There is evidence that both THC and CBD work to slow the growth of brain cancer as well, according to The Journal of Pharmacology and Experimental Therapeutics.
“Somebody who is suffering from chemo who has no appetite whatsoever, who is just wasting away, is told to eat more, and they can’t keep anything down,” biology teacher Marisa Orso, who teaches a unit on medicinal marijuana in her physiology class, said. “With medical marijuana, the side effect that gives people the munchies, all of a sudden now that can be used medically, and sure enough it causes them to have an increased appetite, and it’s actually a great help.”
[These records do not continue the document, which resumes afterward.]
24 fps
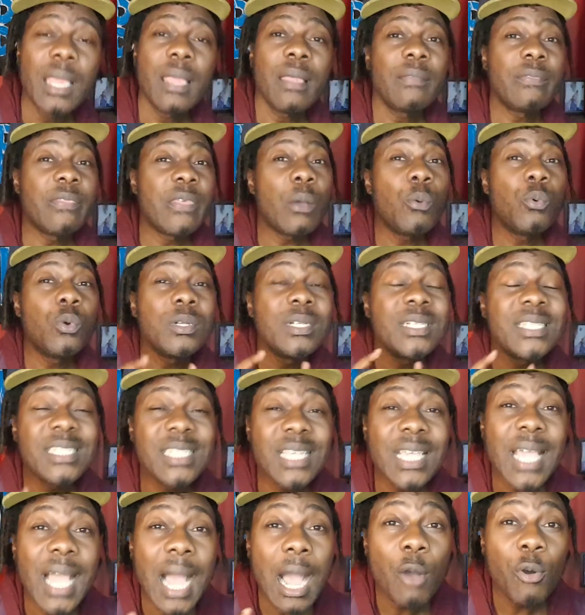they will
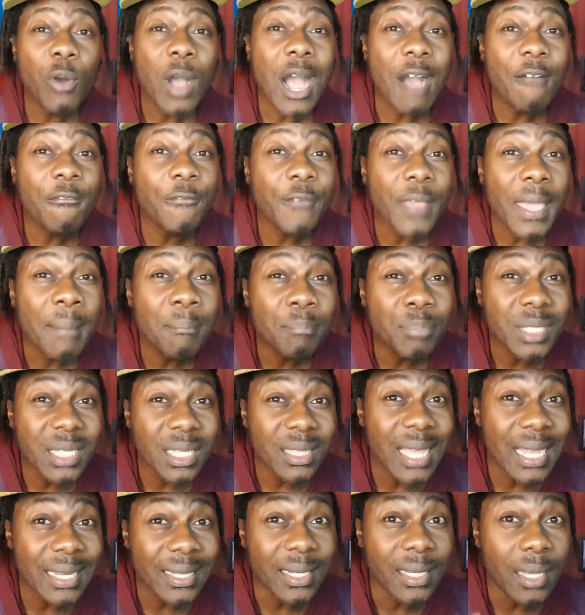see how half empty
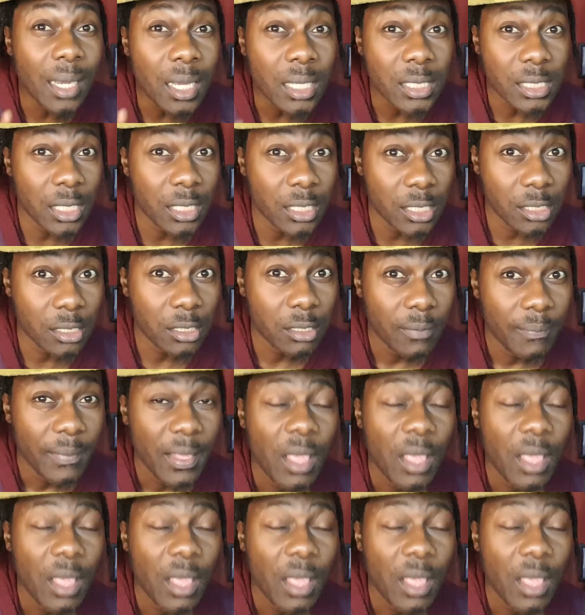that glass is.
The student’s current medications work to prevent seizures on a timed basis and stay in the bloodstream for 12 hours, meaning that when a pill is missed, it is more likely for a seizure to occur.
“The medications I use now cause nausea and headaches and side effects like that,” the student said. “I’m allergic to a lot of medications, which limits me in my options of the medicines I can take.”
Marijuana has been identified as an analgesic, so it is capable of relieving pain from headaches to much worse, according to the Institute of Medicine and the Governing Board of the National Research Council.
“I get a lot of pain after seizures, mostly headaches and body aches if I convulse,” the student said. “The use of marijuana as a medicine would help that, and it would actually eventually reduce the amount of seizures I would have.”
The side effects of marijuana offer medical benefits, but most of it involves smoking it, according to Orso.
“When you have young children and teenagers, you don’t necessarily want that,” Orso said. “There are ways now to get it to every segment of the population, that don’t necessarily involve smoking weed.”
Most dispensaries in San Francisco sell an array of cannabis products including topical products, edible chocolates, infused honeys and butters, gummy candies, pretzels and glazed nuts and marijuana in an extensive selection of strains, according to WeedMaps, a web directory that catalogues the menus of each dispensary.
“There is no correlation that legalization leads to increased use of marijuana,” Armando Gudiño, California Policy Manager at the Drug Policy Alliance’s Los Angeles office, said. “The important thing for us is that by making it legal, we make it safer and less accessible.”
Teens who obtain their drugs illegally — whether for medicinal or medical use — are more vulnerable to marijuana laced with other drugs, according to Gudiño.
“Marijuana flows freely in the streets of inner cities from criminal organizations like local street gangs or cartels,” Gudiño said. “When you go to these dealers, you go to somebody whose sole purpose is to make money off of you, and often times these are nefarious characters who might take advantage of you.”
Teenage customers prefer to buy from a dispensary because their product will come with a label, according to another anonymous Bay Area high school student, who uses marijuana occasionally.
“The label lets you know what you’re getting,” the student said.
California regulations for medical cannabis products require they are packaged and labeled with clear warnings about the product’s intoxicating capabilities including a complete list of pharmacologically active ingredients and their amounts as well as how the amounts pertain to the servings per package.
“Purchasing marijuana legally through a dispensary is safer,” the student said. “It’s also not as scary as buying it from a suspicious dealer who could have laced it with who-knows-what.”
The medical marijuana program that exists today was legalized in 2003 when Senate Bill 420 was enacted in California.
“Medicinal marijuana is not a cure,” the epileptic student said. “But, it’s a good way to take care of my system.”